(Data excerpts)
--- START ---

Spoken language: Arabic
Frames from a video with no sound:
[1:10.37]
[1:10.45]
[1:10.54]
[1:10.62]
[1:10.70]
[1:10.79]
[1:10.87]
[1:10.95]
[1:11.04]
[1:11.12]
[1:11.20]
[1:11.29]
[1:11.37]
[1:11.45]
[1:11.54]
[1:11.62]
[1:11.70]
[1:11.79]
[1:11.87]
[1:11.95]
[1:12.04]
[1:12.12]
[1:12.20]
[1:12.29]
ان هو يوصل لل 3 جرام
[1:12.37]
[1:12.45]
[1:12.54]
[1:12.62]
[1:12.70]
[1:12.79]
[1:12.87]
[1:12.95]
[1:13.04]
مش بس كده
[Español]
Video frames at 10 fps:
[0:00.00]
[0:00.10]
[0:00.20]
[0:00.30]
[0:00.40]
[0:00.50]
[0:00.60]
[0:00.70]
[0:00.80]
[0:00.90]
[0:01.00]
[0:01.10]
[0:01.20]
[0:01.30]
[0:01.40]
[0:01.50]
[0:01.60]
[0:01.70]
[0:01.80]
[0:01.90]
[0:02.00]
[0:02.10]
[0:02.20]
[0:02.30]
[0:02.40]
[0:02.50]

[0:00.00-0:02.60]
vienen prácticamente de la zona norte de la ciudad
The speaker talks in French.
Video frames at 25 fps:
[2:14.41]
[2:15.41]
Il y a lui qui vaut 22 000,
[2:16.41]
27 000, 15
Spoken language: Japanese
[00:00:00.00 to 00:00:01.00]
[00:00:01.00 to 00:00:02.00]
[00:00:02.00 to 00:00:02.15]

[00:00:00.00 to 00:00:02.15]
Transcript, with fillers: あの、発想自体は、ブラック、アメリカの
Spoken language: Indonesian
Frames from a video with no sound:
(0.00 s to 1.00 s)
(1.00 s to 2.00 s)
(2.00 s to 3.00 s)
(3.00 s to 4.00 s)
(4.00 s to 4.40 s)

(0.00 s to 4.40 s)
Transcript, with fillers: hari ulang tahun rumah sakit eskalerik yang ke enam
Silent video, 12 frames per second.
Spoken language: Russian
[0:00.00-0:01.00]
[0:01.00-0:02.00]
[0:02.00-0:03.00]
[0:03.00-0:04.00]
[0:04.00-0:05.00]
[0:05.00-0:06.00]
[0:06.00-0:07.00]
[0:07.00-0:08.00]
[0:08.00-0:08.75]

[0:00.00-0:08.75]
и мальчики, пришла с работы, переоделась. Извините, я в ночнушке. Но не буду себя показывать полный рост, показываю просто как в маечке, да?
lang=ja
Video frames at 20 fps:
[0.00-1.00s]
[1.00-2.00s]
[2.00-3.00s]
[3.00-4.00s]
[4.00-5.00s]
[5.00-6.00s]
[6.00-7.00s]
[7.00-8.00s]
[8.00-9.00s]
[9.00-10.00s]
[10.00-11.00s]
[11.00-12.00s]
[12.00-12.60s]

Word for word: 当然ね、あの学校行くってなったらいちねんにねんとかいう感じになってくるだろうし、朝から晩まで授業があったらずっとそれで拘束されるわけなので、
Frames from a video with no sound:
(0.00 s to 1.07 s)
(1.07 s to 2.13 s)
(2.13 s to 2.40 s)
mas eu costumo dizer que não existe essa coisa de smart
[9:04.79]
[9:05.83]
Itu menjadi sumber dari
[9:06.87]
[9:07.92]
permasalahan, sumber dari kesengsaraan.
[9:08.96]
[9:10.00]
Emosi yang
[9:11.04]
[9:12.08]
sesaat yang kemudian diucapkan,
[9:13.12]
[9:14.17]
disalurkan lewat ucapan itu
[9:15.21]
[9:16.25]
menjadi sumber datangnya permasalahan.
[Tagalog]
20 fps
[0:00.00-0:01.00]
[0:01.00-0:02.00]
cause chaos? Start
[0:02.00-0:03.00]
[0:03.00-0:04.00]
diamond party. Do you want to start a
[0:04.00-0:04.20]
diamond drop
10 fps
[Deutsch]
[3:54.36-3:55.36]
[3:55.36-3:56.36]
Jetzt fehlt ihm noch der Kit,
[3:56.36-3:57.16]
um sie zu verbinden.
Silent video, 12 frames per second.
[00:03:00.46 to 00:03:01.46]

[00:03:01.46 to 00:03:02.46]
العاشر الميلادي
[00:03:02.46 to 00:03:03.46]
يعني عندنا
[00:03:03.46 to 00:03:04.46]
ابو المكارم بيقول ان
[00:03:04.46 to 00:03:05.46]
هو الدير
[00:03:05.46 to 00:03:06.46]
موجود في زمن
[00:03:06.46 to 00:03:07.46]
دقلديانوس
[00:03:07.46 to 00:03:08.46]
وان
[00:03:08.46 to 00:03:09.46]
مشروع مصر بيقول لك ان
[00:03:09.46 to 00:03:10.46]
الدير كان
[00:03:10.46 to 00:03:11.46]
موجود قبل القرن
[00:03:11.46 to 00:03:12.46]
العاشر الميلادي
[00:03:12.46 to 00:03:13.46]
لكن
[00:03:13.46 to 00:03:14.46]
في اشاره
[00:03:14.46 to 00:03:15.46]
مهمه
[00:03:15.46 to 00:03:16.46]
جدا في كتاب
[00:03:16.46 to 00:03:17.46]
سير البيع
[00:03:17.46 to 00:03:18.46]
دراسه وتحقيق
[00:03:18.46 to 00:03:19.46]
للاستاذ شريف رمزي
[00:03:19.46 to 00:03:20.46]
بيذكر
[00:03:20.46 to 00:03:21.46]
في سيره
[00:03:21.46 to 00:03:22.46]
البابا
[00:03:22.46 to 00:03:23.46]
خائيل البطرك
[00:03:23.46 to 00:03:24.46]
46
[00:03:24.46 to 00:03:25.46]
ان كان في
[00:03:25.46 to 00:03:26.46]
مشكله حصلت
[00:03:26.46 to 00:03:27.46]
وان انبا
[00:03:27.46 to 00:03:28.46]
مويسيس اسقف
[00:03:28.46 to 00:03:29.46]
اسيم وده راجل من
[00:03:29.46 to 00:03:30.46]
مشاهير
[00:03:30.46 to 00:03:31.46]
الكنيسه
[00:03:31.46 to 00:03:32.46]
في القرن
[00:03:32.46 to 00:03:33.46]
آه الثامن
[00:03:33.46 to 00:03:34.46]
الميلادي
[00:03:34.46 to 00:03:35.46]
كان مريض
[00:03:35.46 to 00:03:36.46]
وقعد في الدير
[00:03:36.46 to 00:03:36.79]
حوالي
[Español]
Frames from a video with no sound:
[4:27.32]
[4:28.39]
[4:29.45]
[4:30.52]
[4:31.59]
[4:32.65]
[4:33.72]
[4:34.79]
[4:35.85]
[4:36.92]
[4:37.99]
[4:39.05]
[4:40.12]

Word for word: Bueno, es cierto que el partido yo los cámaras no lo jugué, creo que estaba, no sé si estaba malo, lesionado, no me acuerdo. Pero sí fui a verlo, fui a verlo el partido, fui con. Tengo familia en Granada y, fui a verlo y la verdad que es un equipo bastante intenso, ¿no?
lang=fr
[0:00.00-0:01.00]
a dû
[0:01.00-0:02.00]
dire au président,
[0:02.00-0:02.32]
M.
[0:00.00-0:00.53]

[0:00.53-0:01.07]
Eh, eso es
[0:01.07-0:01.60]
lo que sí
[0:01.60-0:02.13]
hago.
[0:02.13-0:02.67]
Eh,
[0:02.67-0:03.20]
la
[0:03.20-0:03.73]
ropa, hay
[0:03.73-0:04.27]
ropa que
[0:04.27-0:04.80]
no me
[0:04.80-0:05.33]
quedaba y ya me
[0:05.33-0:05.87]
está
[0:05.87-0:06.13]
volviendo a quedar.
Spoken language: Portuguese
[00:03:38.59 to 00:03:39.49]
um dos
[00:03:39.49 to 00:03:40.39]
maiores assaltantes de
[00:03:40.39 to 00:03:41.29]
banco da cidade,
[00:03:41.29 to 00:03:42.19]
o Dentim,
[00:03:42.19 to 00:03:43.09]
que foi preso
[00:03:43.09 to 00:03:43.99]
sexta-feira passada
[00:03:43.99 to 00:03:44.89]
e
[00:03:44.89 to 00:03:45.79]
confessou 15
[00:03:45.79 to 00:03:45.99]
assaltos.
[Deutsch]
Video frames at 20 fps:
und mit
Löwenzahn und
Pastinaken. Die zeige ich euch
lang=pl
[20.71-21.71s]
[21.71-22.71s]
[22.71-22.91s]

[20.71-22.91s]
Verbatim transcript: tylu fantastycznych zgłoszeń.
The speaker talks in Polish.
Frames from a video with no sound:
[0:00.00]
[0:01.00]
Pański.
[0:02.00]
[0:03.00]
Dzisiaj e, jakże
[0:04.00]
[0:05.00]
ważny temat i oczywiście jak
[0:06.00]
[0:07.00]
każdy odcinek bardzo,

--- END ---

Print exactly, and only, the lines running from the one that contains "[0:01.07-0:01.60]" to the last line of the records above.

[0:01.07-0:01.60]
lo que sí
[0:01.60-0:02.13]
hago.
[0:02.13-0:02.67]
Eh,
[0:02.67-0:03.20]
la
[0:03.20-0:03.73]
ropa, hay
[0:03.73-0:04.27]
ropa que
[0:04.27-0:04.80]
no me
[0:04.80-0:05.33]
quedaba y ya me
[0:05.33-0:05.87]
está
[0:05.87-0:06.13]
volviendo a quedar.
Spoken language: Portuguese
[00:03:38.59 to 00:03:39.49]
um dos
[00:03:39.49 to 00:03:40.39]
maiores assaltantes de
[00:03:40.39 to 00:03:41.29]
banco da cidade,
[00:03:41.29 to 00:03:42.19]
o Dentim,
[00:03:42.19 to 00:03:43.09]
que foi preso
[00:03:43.09 to 00:03:43.99]
sexta-feira passada
[00:03:43.99 to 00:03:44.89]
e
[00:03:44.89 to 00:03:45.79]
confessou 15
[00:03:45.79 to 00:03:45.99]
assaltos.
[Deutsch]
Video frames at 20 fps:
und mit
Löwenzahn und
Pastinaken. Die zeige ich euch
lang=pl
[20.71-21.71s]
[21.71-22.71s]
[22.71-22.91s]

[20.71-22.91s]
Verbatim transcript: tylu fantastycznych zgłoszeń.
The speaker talks in Polish.
Frames from a video with no sound:
[0:00.00]
[0:01.00]
Pański.
[0:02.00]
[0:03.00]
Dzisiaj e, jakże
[0:04.00]
[0:05.00]
ważny temat i oczywiście jak
[0:06.00]
[0:07.00]
każdy odcinek bardzo,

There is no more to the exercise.